DR. ALAN FIELDS: My name is Dr. Alan Fields, and I'm the Monica Flynn Jacoby Professor of Cancer Research at the Mayo Clinic in Florida. I'm here to talk to you today about a study that is being published in cancer cell. This study is entitled Two Oncogenes Protein Kinase C iota and SOX2 coordinate to drive lung squamous cell carcinoma. The purpose of this study was to identify the importance of a recurrent genetic alteration that is found commonly in lung squamous cell carcinoma called 3q26 amplification. And this amplification drives the expression of an oncogene that we discovered some years ago called Protein Kinase C, or PRKCI.
What this study focused on was trying to understand how this genetic alteration and the amplification of Protein Kinase C iota drives lung squamous cell carcinoma. The study demonstrated that, in fact, there are two genes, two oncogenes that are coordinately amplified and overexpressed as a consequence of this 3q26 amplification. And that furthermore, these two oncogene not only are genetically altered, but are also biochemically and functionally linked to each other in squamous cell carcinoma cells that harbor this 3q26 amplification. So the study demonstrated that in fact, these two genes coordinate with each other to activate a third pathway called the Hedgehog pathway, which is involved in maintaining a stem-like phenotype within these lung squamous cell carcinoma tumors.
Cancer stem cells are thought to be the cells within a tumor that are responsible for both the initiation of the tumor, the maintenance of the tumor itself, as well as progression and things like metastasis and, more importantly, relapse after therapy. So gaining an understanding of how tumor stem cells are maintained will help us to that target therapeutics towards these cancer stem cells.

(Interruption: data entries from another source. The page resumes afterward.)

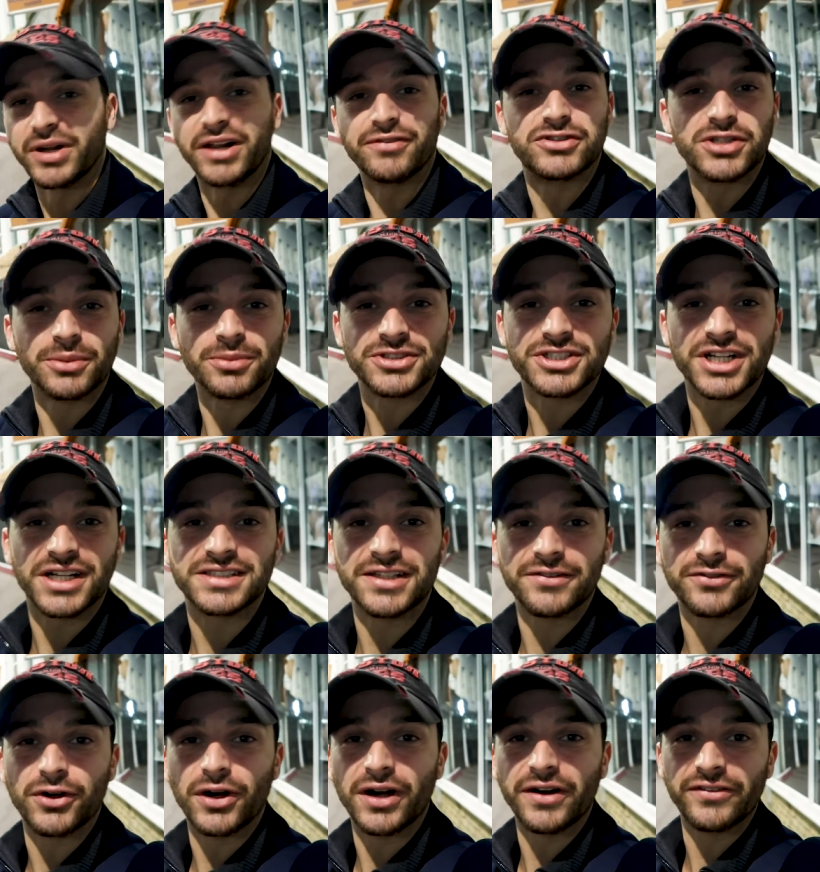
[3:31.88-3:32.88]
But I've double
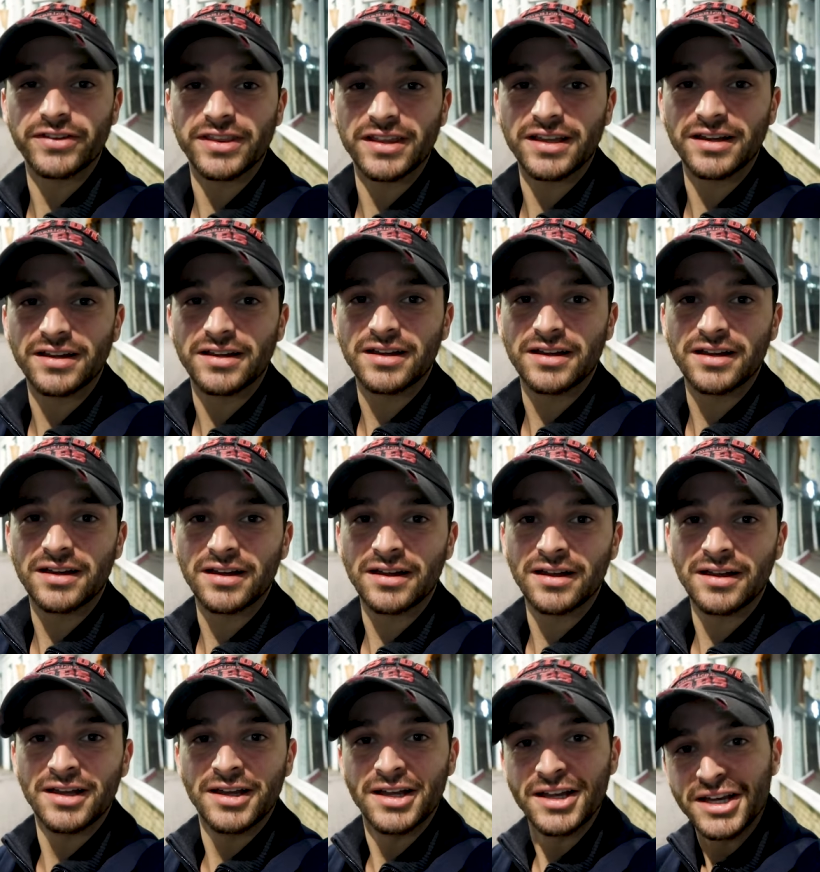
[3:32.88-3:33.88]
checked, I've got everything.
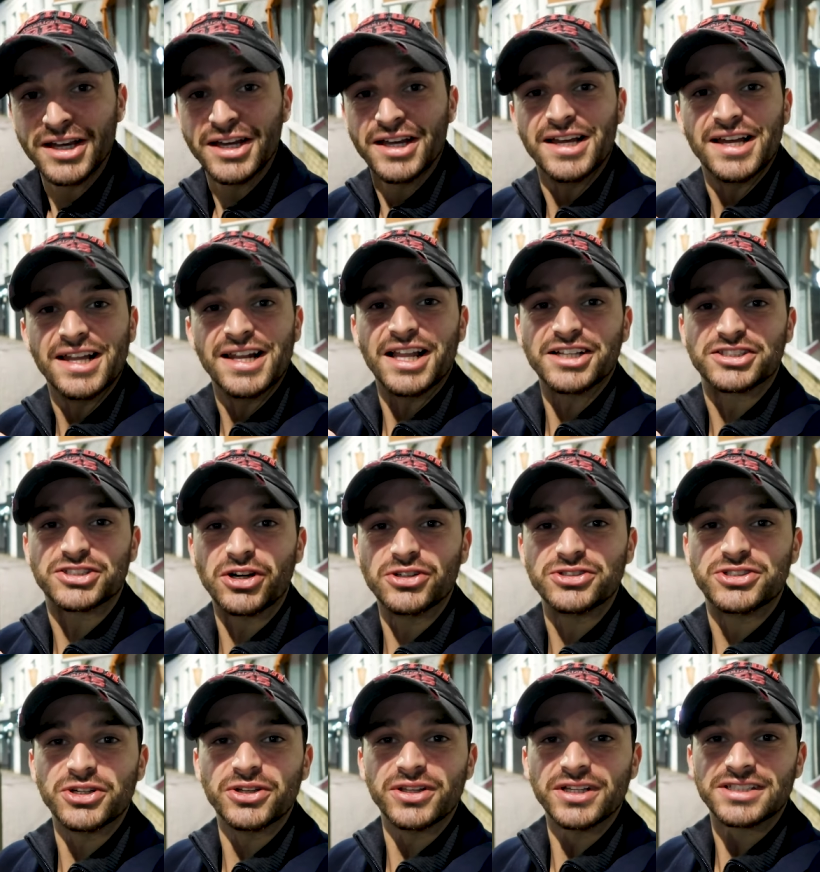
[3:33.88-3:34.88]
Let's go do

The study that I just described to you demonstrates that, in fact, PKC iota is an important driver of this stem cell phenotype in squamous cell carcinoma. So what does that mean? Well, in the future what we'd like to ask since this 3q26 amplification is not only commonly found in squamous cell carcinoma of the lung, but many other solid tumors, such as head and neck cancers, ovarian cancers, breast cancers, we want to know whether this same 3q26 amplification is driving the same pathway in these major tumors as well.
Secondly, we have developed therapeutic agents that target PKC iota, and there are also therapeutic agents that target the Hedgehog signaling pathway, which PKC iota activates, we found activates in these stem cells. So this leads to a possible therapeutic opportunity in which we can combine therapy to PKC iota and to this Hedgehog signaling pathway, which we hope will provide more effective responses in squamous cell carcinoma patients.